§ **About this task**
All records need to be reproduced exactly. Keep every word as it is.

Records from a dataset
== Segment start ==

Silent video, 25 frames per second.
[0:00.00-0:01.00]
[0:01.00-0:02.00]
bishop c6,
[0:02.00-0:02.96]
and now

== Segment end ==

§ **The answer**
Silent video, 25 frames per second.
[0:00.00-0:01.00]
[0:01.00-0:02.00]
bishop c6,
[0:02.00-0:02.96]
and now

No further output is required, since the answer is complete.